Collected data entries
☆ ☆ ☆ ☆ ☆
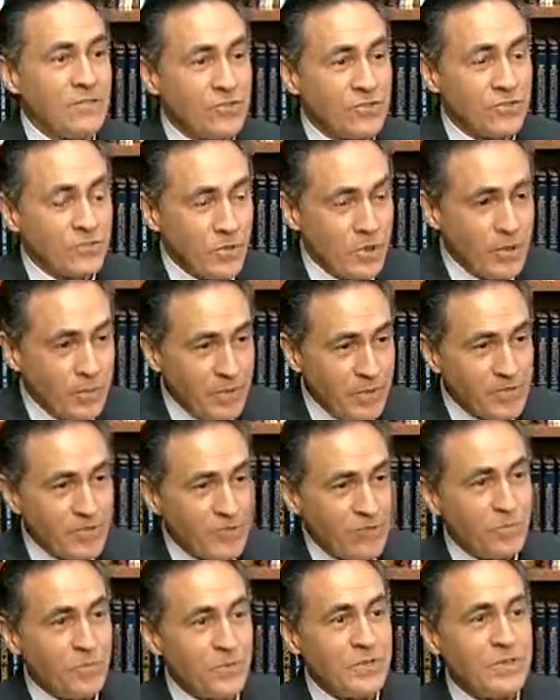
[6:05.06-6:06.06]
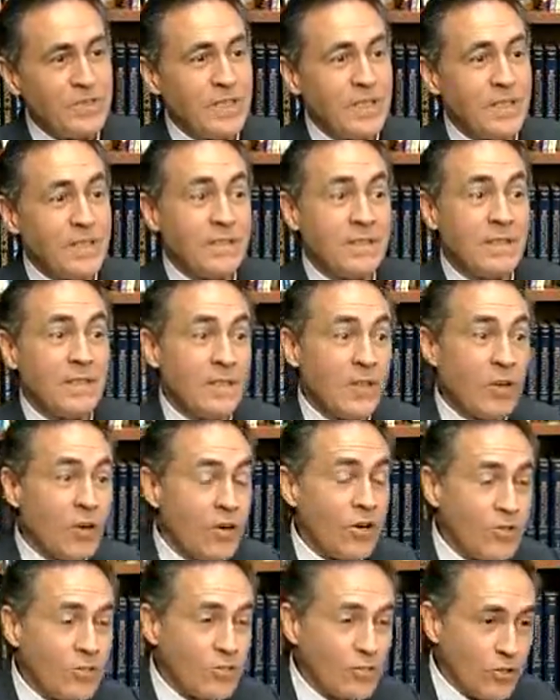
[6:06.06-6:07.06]
the suburban superintendent, the
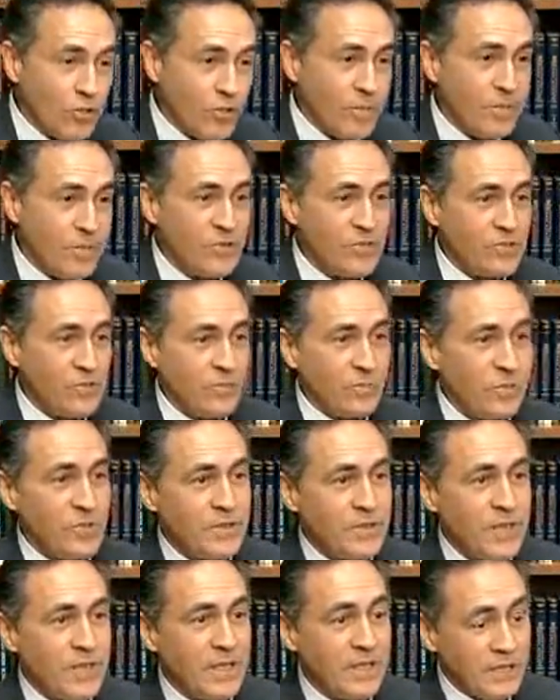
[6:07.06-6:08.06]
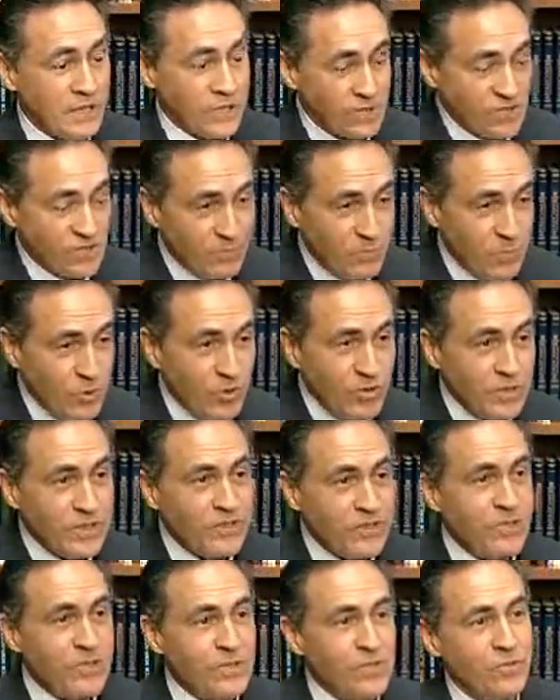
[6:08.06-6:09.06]
large urban superintendent, the small
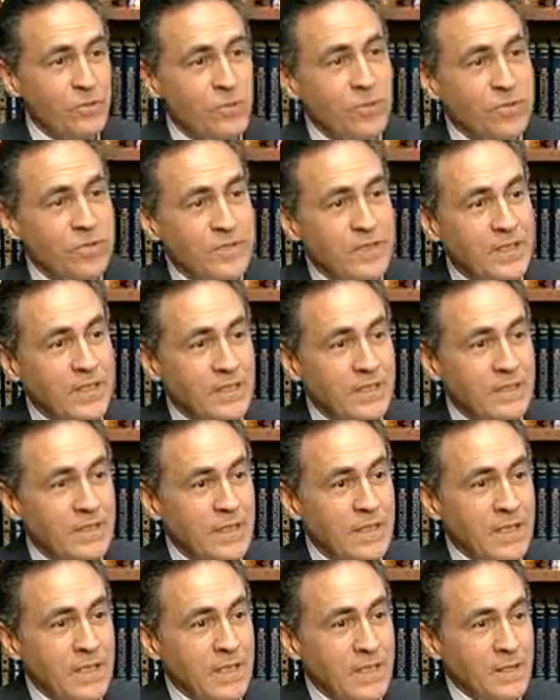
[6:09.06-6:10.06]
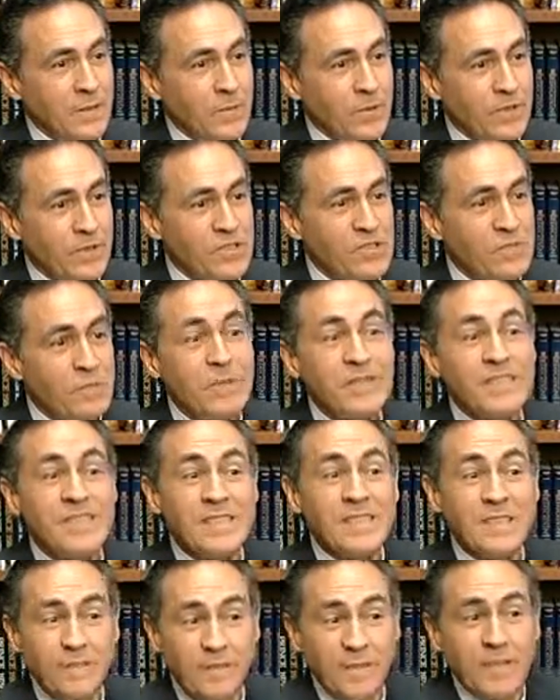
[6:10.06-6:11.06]
district superintendent with the
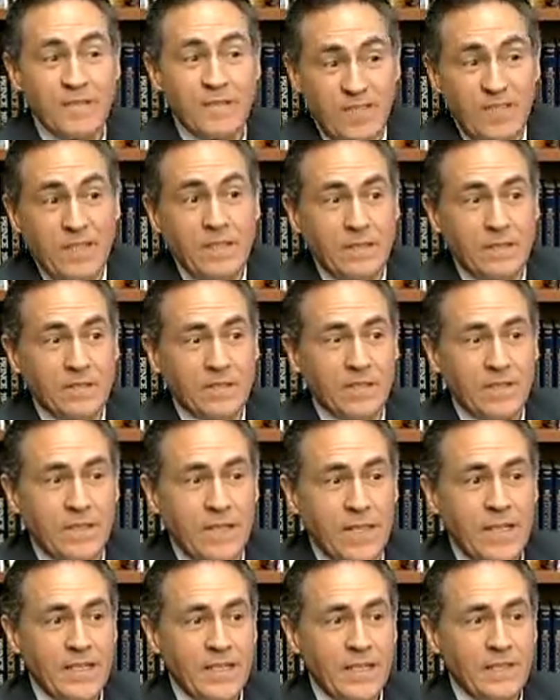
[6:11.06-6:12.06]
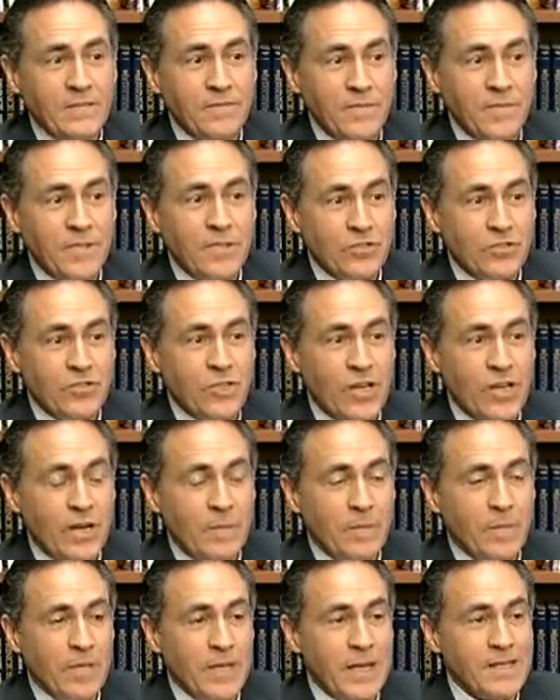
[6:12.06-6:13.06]
specific skills that they need for their
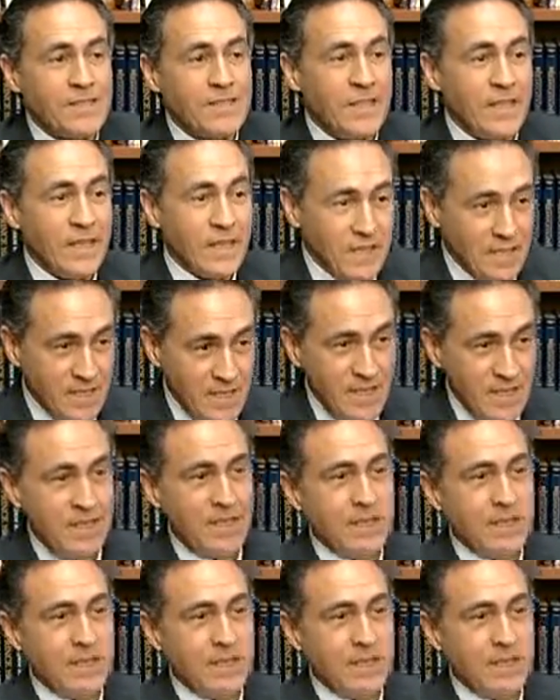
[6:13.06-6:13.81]
job, and not say,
☆ ☆ ☆ ☆ ☆
Find the line containing "[6:09.06-6:10.06]", then extract it and every line after it to the end of the data above, exactly and nothing else, without pictures.

## Answer section
[6:09.06-6:10.06]
[6:10.06-6:11.06]
district superintendent with the
[6:11.06-6:12.06]
[6:12.06-6:13.06]
specific skills that they need for their
[6:13.06-6:13.81]
job, and not say,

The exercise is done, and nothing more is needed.